Et de lui-même il se baissa, et appuya, sans le savoir, sa tête sur le billot.
Don Paëz fit un signe, le bourreau leva le bras, la hache étincela aux premiers rayons de l’aube, puis retomba sourdement et sépara la tête du tronc d’un seul coup, tranchant avec elle le voile noir des régicides.
—Voilà, murmura don Paëz, un homme qui est mort en rêvant, et qui s’en va dans l’autre monde enchanté de son sacre et riche à milliards. C’est le cas, ou jamais, de dire que le bien vient en dormant.
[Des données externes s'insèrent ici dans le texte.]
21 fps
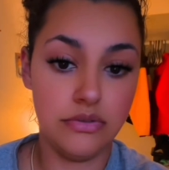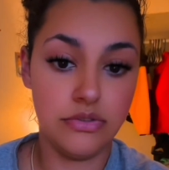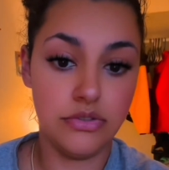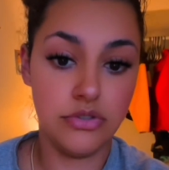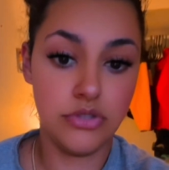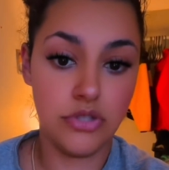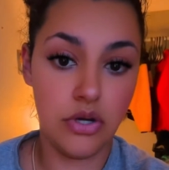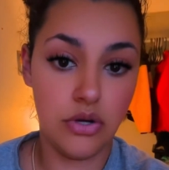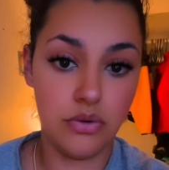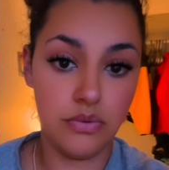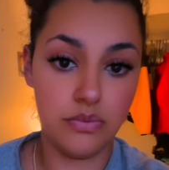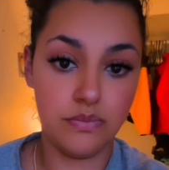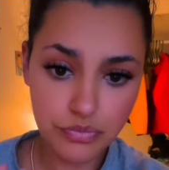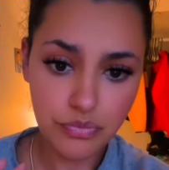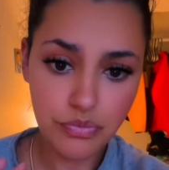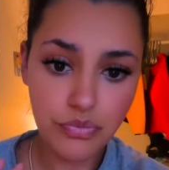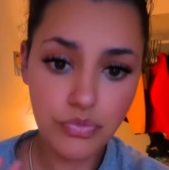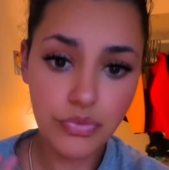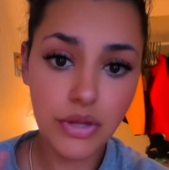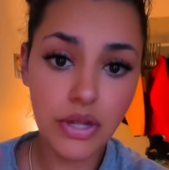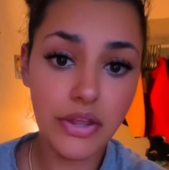So,
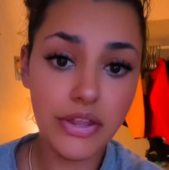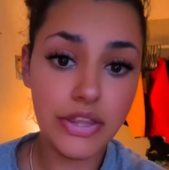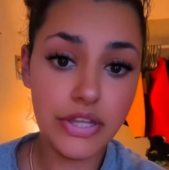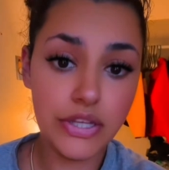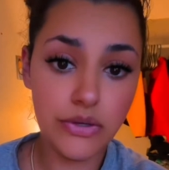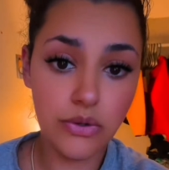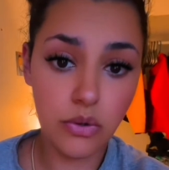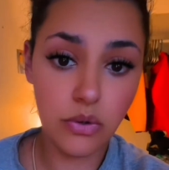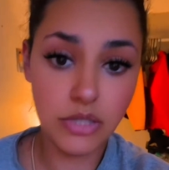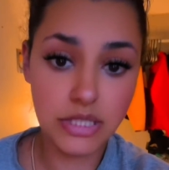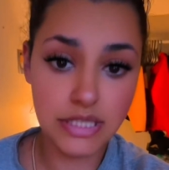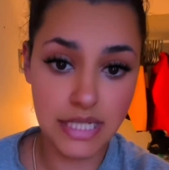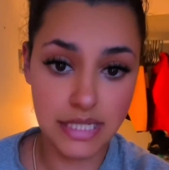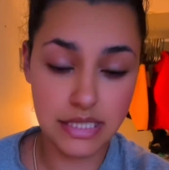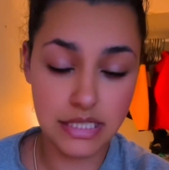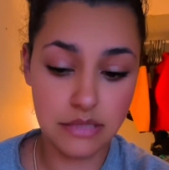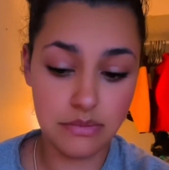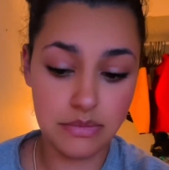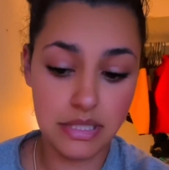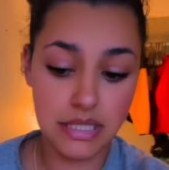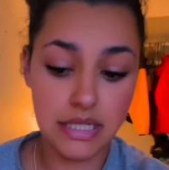the Old
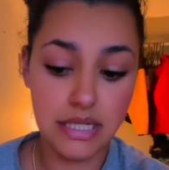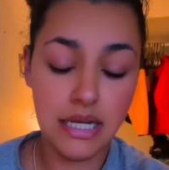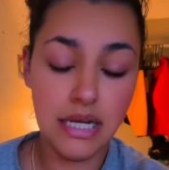Testament.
Le bourreau saisit aussitôt la tête sanglante, encore enveloppée du voile, et, sans oser la regarder, pâle, frissonnant, il la jeta dans le cercueil placé derrière lui avec le corps qu’il plaça par-dessus.
Et puis, comme s’il eût craint encore d’apercevoir cette tête, il ôta son manteau rouge et l’étendit dessus.